##### DATA EXTRACT

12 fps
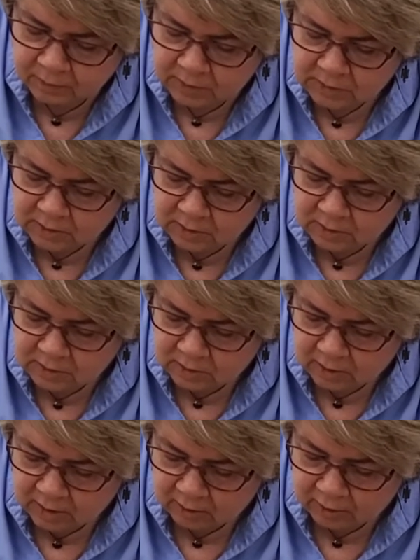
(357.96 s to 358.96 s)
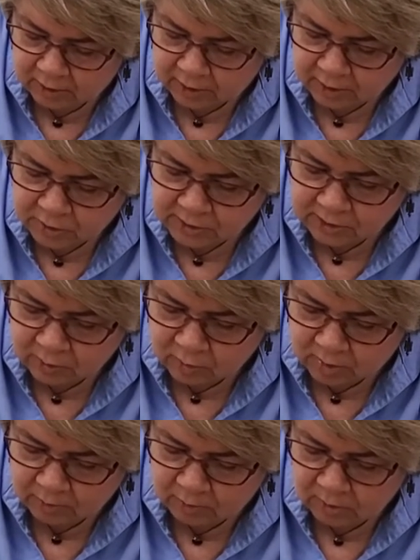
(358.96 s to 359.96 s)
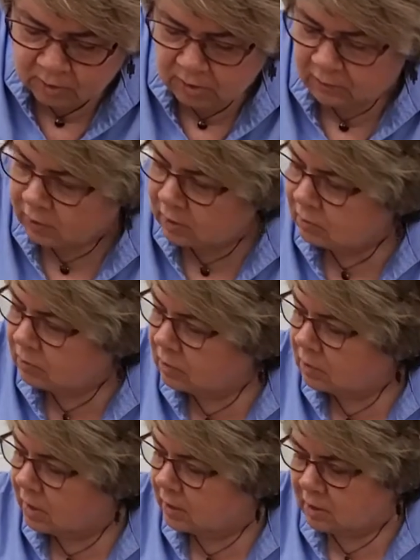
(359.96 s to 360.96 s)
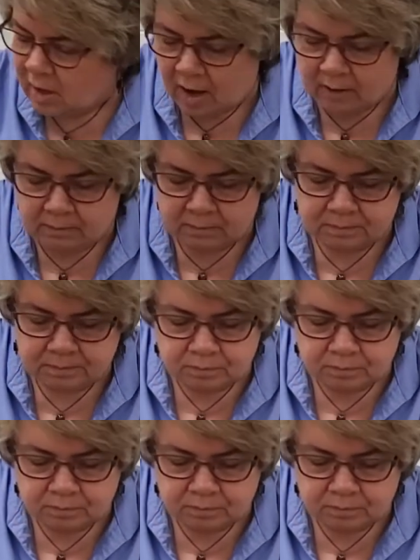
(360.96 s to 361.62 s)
as it is in the outer edge. So I'm going to leave it like that.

##########

#### [WHAT IS REQUIRED]
Copy out the entries verbatim, but skip every picture.

#### [RESPONSE]
12 fps
(357.96 s to 358.96 s)
(358.96 s to 359.96 s)
(359.96 s to 360.96 s)
(360.96 s to 361.62 s)
as it is in the outer edge. So I'm going to leave it like that.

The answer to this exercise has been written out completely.